What type of dog food do you recommend? There are so many to chose from and some seem so expensive. Does it really matter?

This is an area of your dog’s life where you really often do get what you pay for. There are few topics related to dogs that can get more heated and emotional than what is the “best food” for your dog. For everyone that insists their dog thrives on “Old Roy” there will be someone else that insists only raw meat and bones and an all-natural “real food” diet is the only option. Many of us at NDT do feed one of the high-end dog foods as we believe these are the best, most appropriate diets for our dogs. Many of us are very active in a variety of dog sports and consider our dogs “canine athletes”, and feel they need the very best nutrition we can provide. Here is a link to a website that rates and compares all kinds of dog foods, including, dry, canned, raw, and more.

Can you recommend some toys or activities to occupy my puppy when I have to get other things done around the house?

One of our favorite suggestions is to “stuff” a dog toy like a Kong or a sterilized bone with food, and freeze it before giving it to your puppy. Freezing the contents of the toy makes your puppy have to work much harder to get the food out and keeps them busy for quite a long time. You can moisten dry dog food until it is soft and use that, maybe adding a little something special at the end, such as leftovers, cheese, peanut butter, etc. to get them started. Here is a website with several Kong stuffing recipes.
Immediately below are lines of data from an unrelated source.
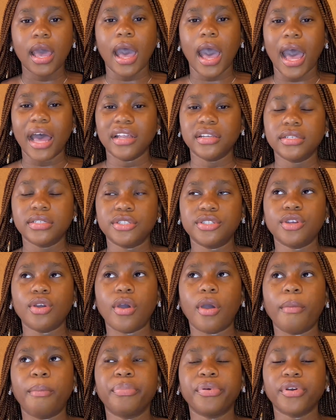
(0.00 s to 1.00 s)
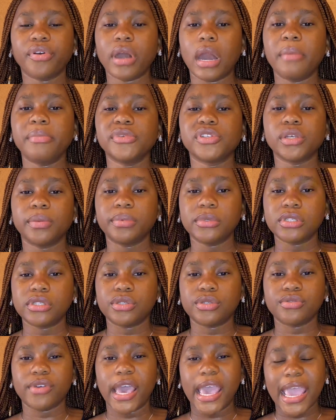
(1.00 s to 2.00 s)
and your program is
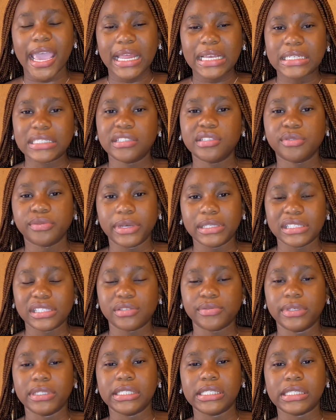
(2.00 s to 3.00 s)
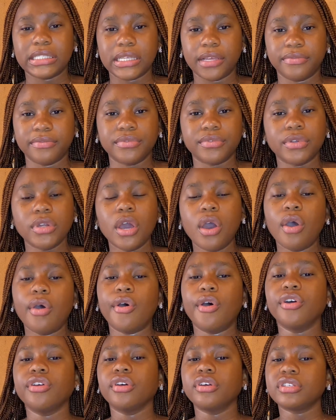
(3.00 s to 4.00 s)
supposed to end 2027
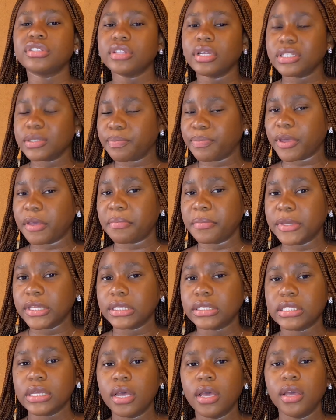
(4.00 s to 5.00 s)
on your study permit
There are also some “dog puzzle” toys in which you hide treats in various compartments. The dog needs to learn and figure out how to get them out. Another suggestion is to try one of the treat-dispensing toys that the dog pushes around to have the treats come out at random times, which really keeps them motivated to keep trying.

What is Northfield Dog Training's refund policy?

Our refund policy is as follows:

  • If you withdraw from a class at least 7 days before the first class, you will receive a refund less any fees associated with the registration process.
  • If you withdraw from a class less than 7 days before the first class, you will receive a refund, less fees, only if Northfield Dog Training can fill your spot from a waiting list. If are not able to fill your spot, you forfeit the class fee.
  • No refunds after the first week of class.
  • If the class you have signed up for is canceled due to too few students, you will receive a full refund, including any fees associated with the registration process.
  • No refunds for missed classes or absences.

To withdraw from a class, please send an email with:

  • Your name
  • Your dog’s name/breed
  • The name and section # of the class you are withdrawing from.